Sandia National Laboratories and the University of New Mexico researchers recently published a study in the journal PRX Quantum that proved, for the first time, a viable approach to detecting these “leakage errors” for neutral atom platforms.
Matthew Chow, center, and Bethany Little discuss with Yuan-Yu Jau, off camera, the first practical way to detect atom loss for neutral atom quantum computing at Sandia National Laboratories. Image Credit: Craig Fritz
Quiet quitting is not limited to burned-out employees. Atoms containing information inside quantum computers, known as qubits, occasionally depart silently from their positions. This undesirable condition, known as atom loss, corrupts data and disrupts calculations.
The accomplishment removes a fundamental impediment to one part of quantum computing, moving scientists closer to achieving the technology’s true potential. Many researchers believe quantum computers will help disclose truths about the universe that are impossible to discover using existing technology.
We can now detect the loss of an atom without disturbing its quantum state.
Yuan-Yu Jau, Study Principal Investigator and Atomic Physicist, Sandia National Laboratories
In the study, the team stated that its circuit-based method obtained 93.4% accuracy.
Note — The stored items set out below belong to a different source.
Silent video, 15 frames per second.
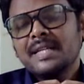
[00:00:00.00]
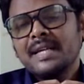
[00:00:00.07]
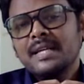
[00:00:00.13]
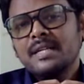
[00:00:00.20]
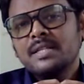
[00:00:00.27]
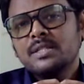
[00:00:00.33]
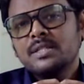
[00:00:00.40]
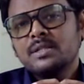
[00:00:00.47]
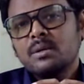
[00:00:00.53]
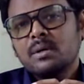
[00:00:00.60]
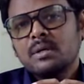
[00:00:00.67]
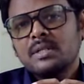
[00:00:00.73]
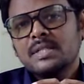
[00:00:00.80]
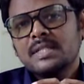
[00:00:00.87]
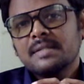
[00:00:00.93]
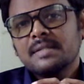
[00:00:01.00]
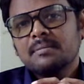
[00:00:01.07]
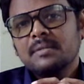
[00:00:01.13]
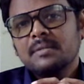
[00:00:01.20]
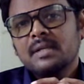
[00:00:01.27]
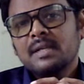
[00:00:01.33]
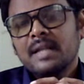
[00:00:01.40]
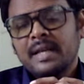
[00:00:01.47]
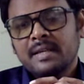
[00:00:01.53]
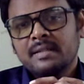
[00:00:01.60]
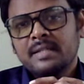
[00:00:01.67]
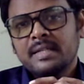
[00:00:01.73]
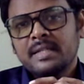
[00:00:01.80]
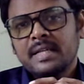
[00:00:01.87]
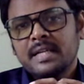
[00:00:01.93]
is not like
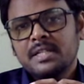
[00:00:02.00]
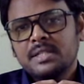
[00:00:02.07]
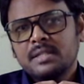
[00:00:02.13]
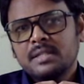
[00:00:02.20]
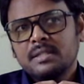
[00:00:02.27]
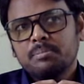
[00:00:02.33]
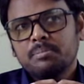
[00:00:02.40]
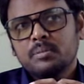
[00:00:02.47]
that actually.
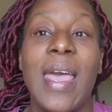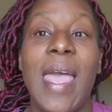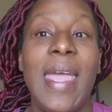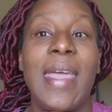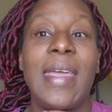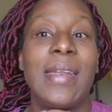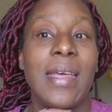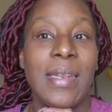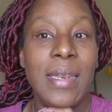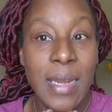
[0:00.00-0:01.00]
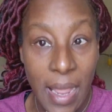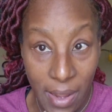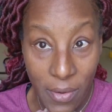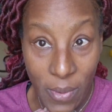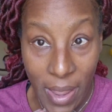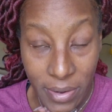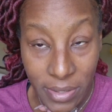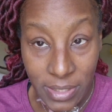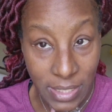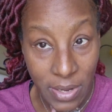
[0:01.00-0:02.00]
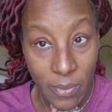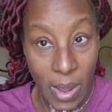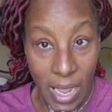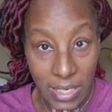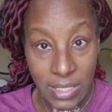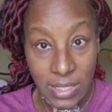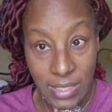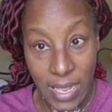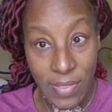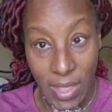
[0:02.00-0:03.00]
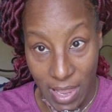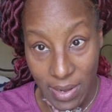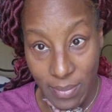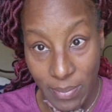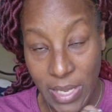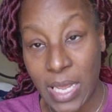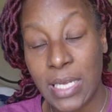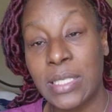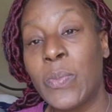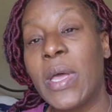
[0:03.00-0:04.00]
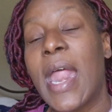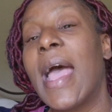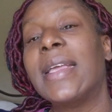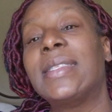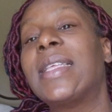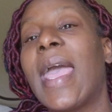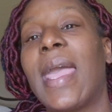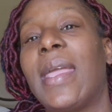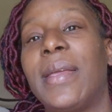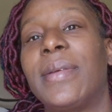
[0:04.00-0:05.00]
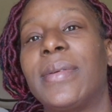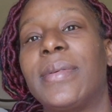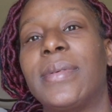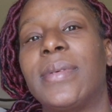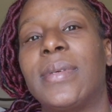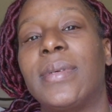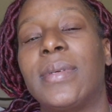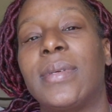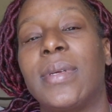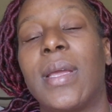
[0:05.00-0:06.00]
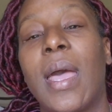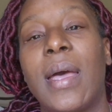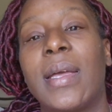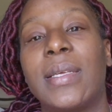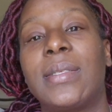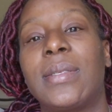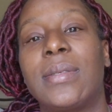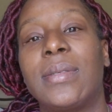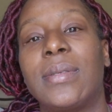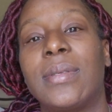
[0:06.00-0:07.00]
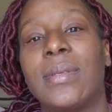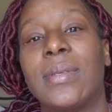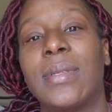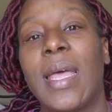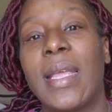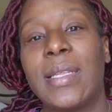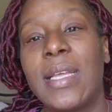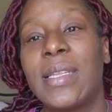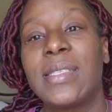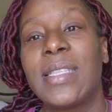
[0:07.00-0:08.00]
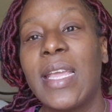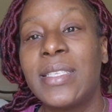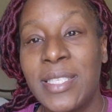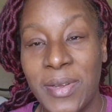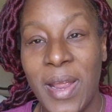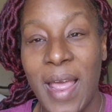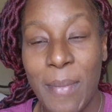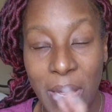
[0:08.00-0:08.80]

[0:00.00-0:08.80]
And now I understand why she said that. Because when I say, guys, like, take this thing oh my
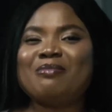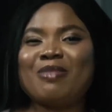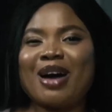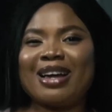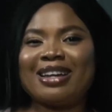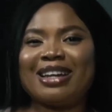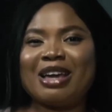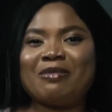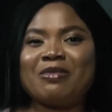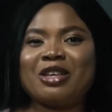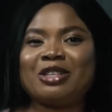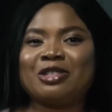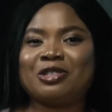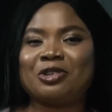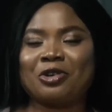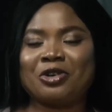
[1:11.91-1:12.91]
My name is
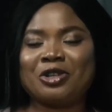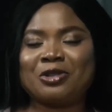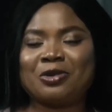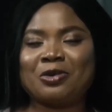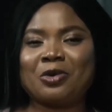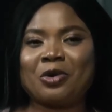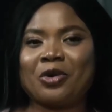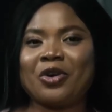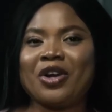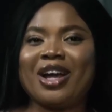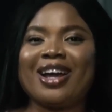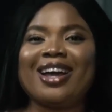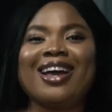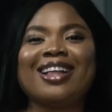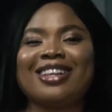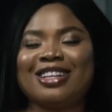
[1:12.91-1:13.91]
Doris Okorie.
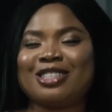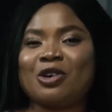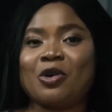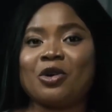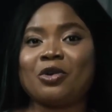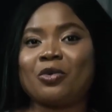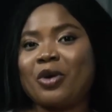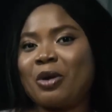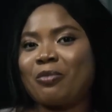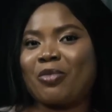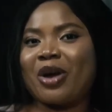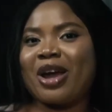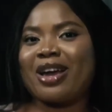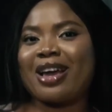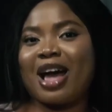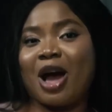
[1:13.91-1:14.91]
Let's go on a quick
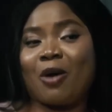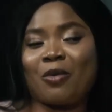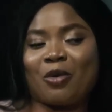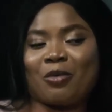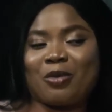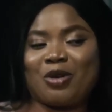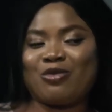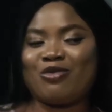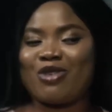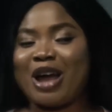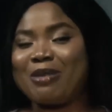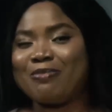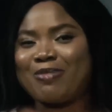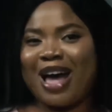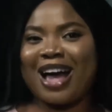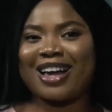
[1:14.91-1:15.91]
break and we'll be
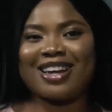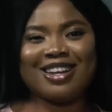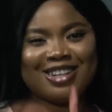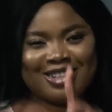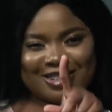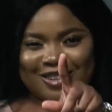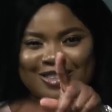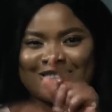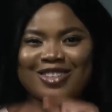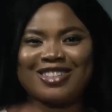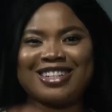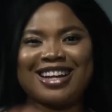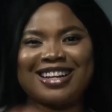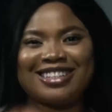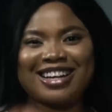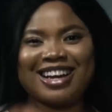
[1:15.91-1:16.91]
right back. Don't touch
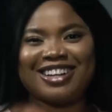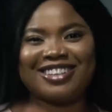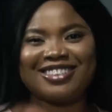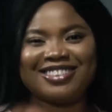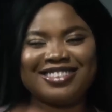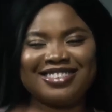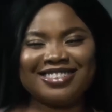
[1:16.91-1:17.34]
that dial.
The detection method allows researchers to identify and fix errors.
The research was funded by Sandia’s Laboratory Directed Research and Development program.
Detection Heads Off a Looming Crisis
Atoms are tricky little things. In some quantum computers, scientists manage them by freezing them at temperatures just above absolute zero, around -460 degrees Fahrenheit. They spring free when the temperature is a thousandth of a degree above normal. Even at the optimal temperature, they can escape by chance.
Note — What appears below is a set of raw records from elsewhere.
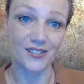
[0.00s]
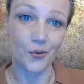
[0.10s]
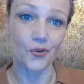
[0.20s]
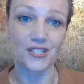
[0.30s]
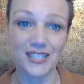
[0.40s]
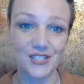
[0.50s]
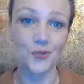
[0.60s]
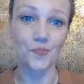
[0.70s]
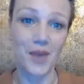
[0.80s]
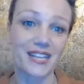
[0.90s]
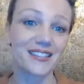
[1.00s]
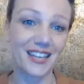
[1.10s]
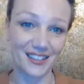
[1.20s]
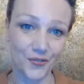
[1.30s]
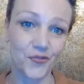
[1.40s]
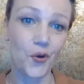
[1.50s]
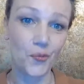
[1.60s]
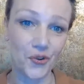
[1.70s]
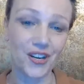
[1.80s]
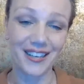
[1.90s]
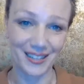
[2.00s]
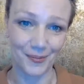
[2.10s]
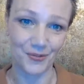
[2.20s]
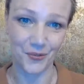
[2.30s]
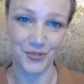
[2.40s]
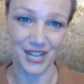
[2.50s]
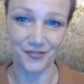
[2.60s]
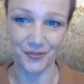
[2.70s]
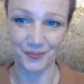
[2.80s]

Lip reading: The horse needs to maintain the forward a little bit from self.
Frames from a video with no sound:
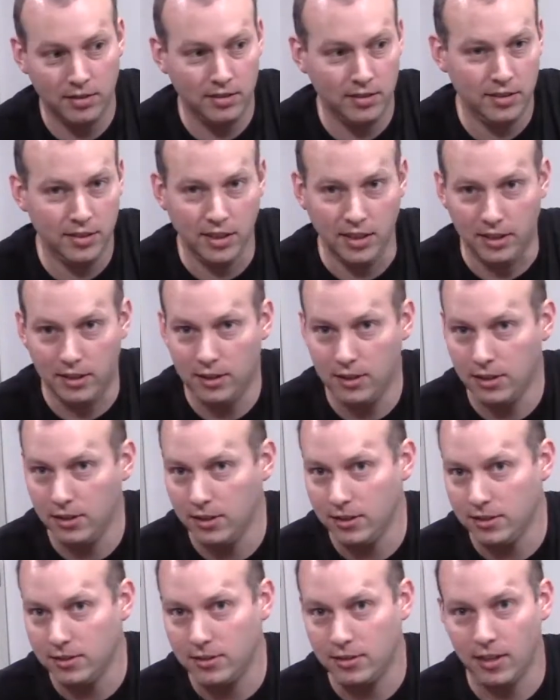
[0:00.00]

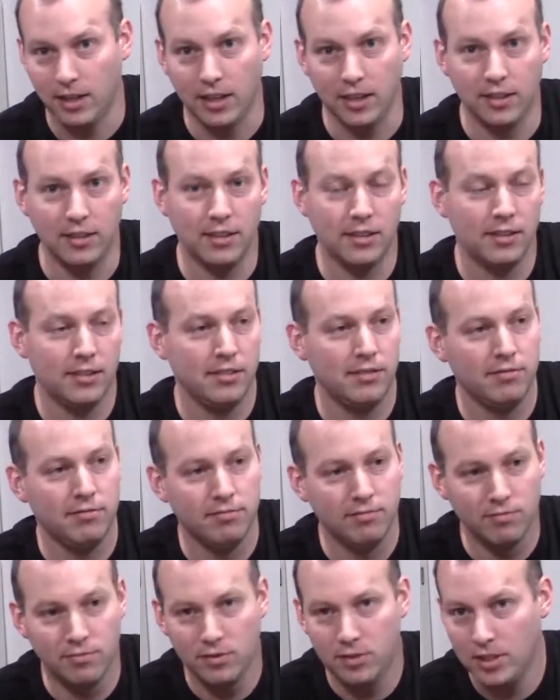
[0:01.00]
encourage like
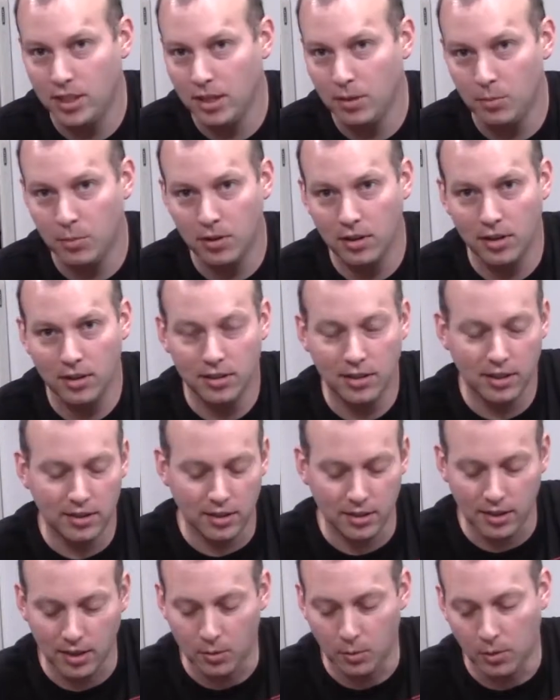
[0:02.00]
teamwork, not
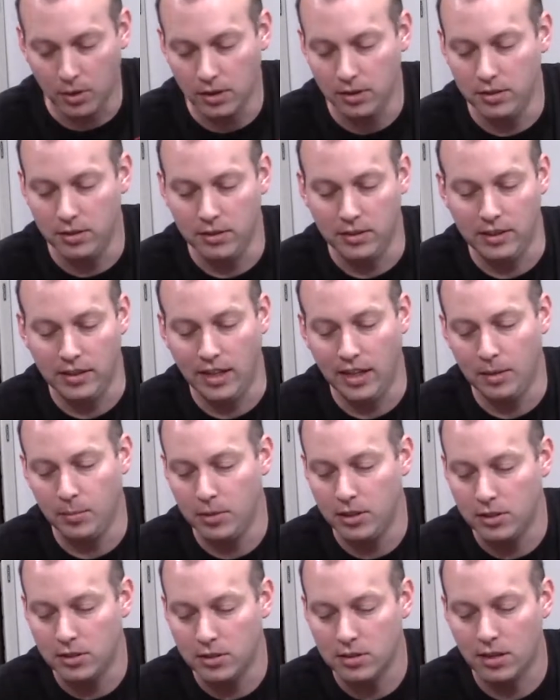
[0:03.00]
that they weren't doing that,
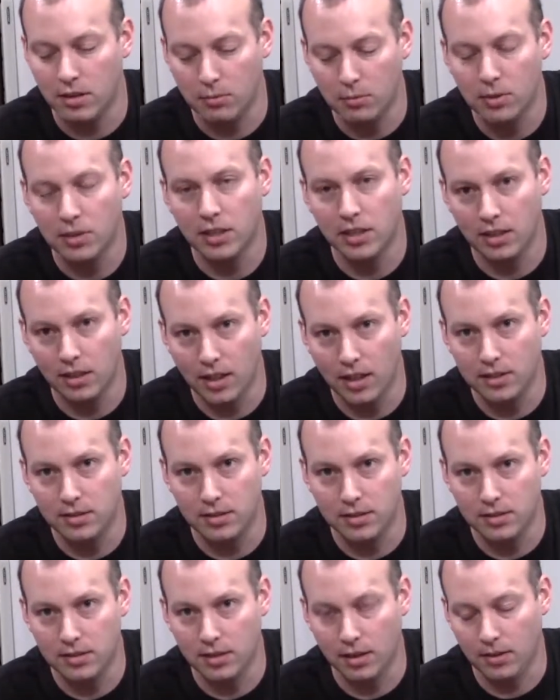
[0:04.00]
but it really lends
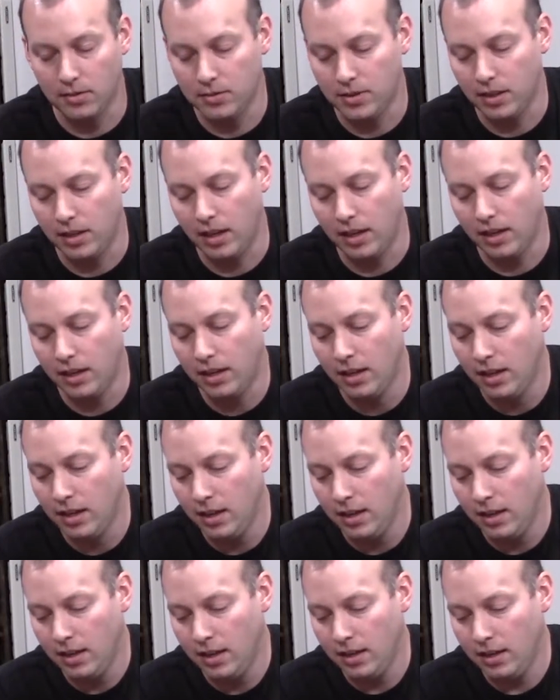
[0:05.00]
itself to that,
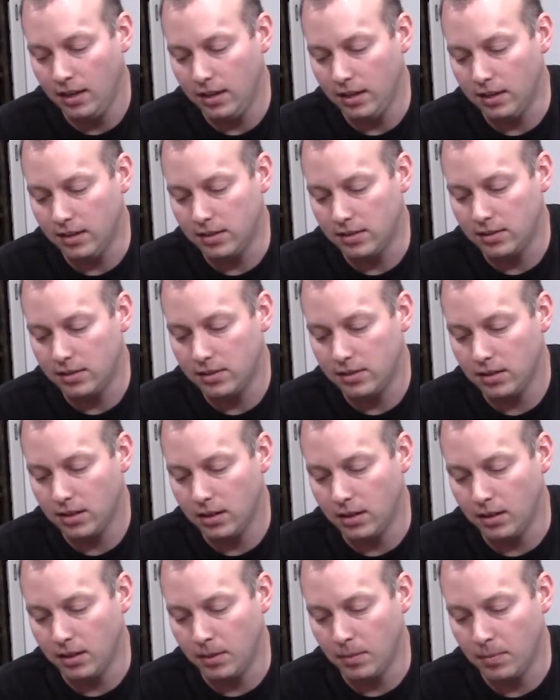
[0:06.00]
is
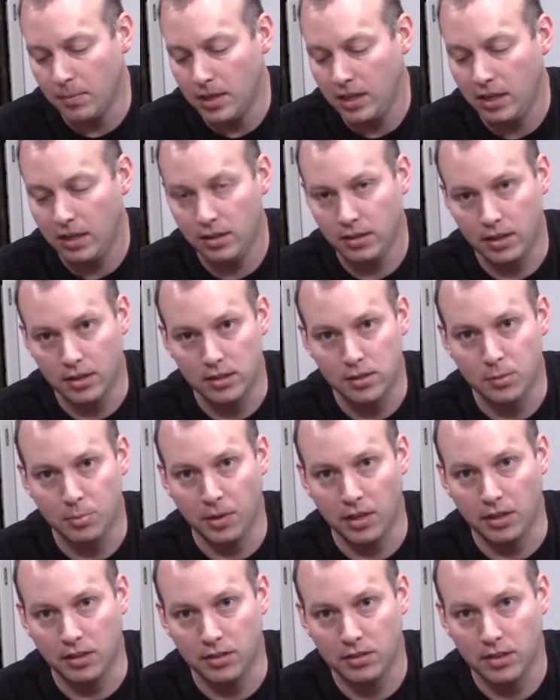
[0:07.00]
healing
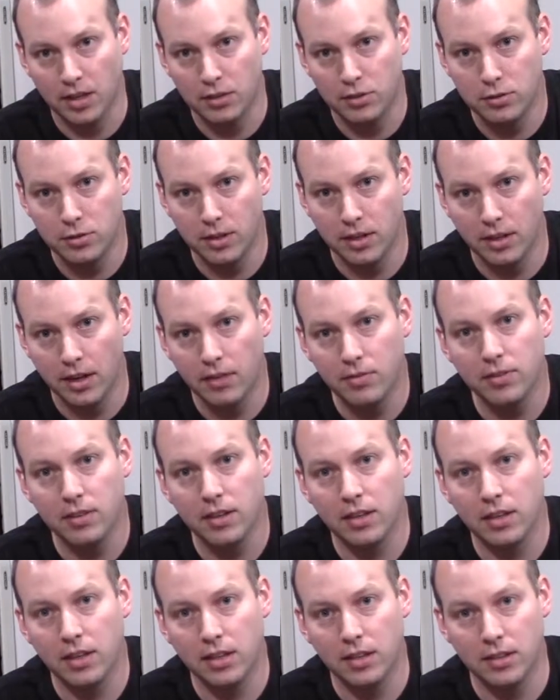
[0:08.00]
spells. I treat
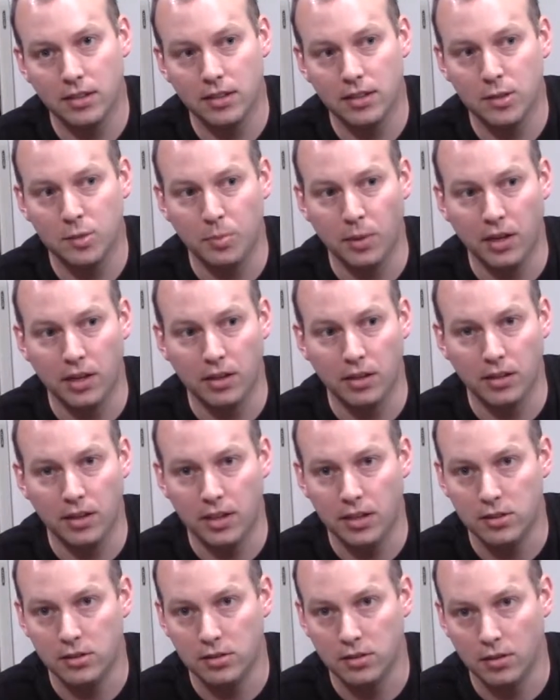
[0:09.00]
every healing spell
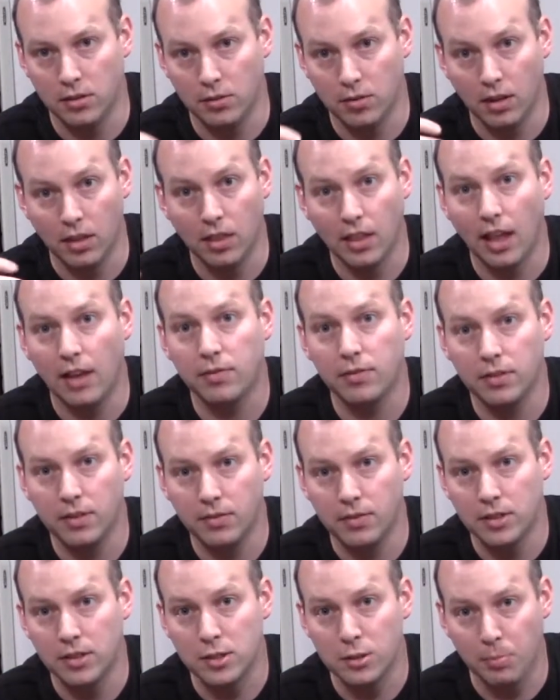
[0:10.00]
as though the level of
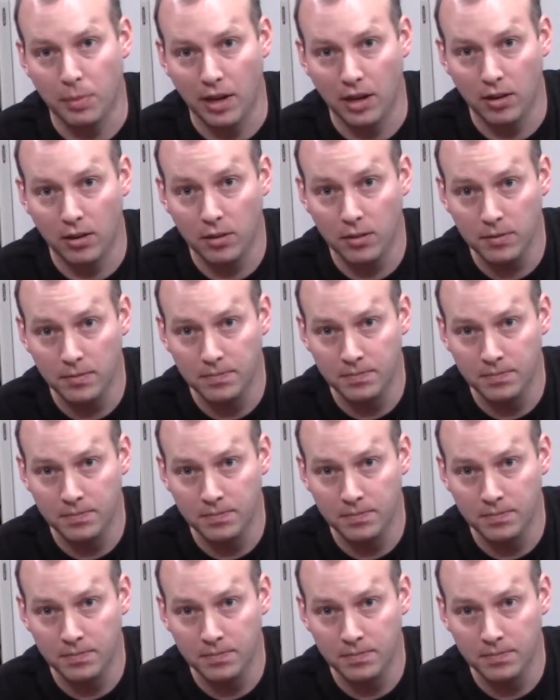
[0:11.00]
the spell,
If an atom disappears amid a calculation, “The result can be completely useless. It’s like garbage,” Jau added.
A detection strategy can notify researchers whether they can trust the results and may lead to a method for fixing errors by filling in identified gaps.
According to Matthew Chow, the study’s lead, atom loss is a manageable inconvenience in small-scale machines since they have fewer qubits and hence have a smaller likelihood of losing one at any given time.
However, the future looks dismal. Millions of qubits are required to build useful quantum computers. With that many, the chances of losing them mid-program increase. Atoms would silently wander away from the jobsite in large numbers, leaving scientists with the useless task of attempting to utilize a computer that is actually vanishing in front of their eyes.
Jau stated, “This is super important because if we don’t have a solution for this, I don’t think there is a way to keep moving forward.”
Researchers discovered strategies to identify atom loss and other types of leakage defects in various quantum computing systems, such as those that use electrically charged atoms, known as trapped ion qubits, rather than neutral ones.
The New Mexico-based team is the first to identify atom loss in neutral atom systems without using damaging methods. By adopting basic circuit-based strategies to detect leakage problems, the team is assisting in avoiding the crisis of uncontrollable future leaking.
Just Don’t Look
The difficulty in detecting atom loss stems from the fact that scientists are unable to examine the atoms that must be preserved throughout the computation.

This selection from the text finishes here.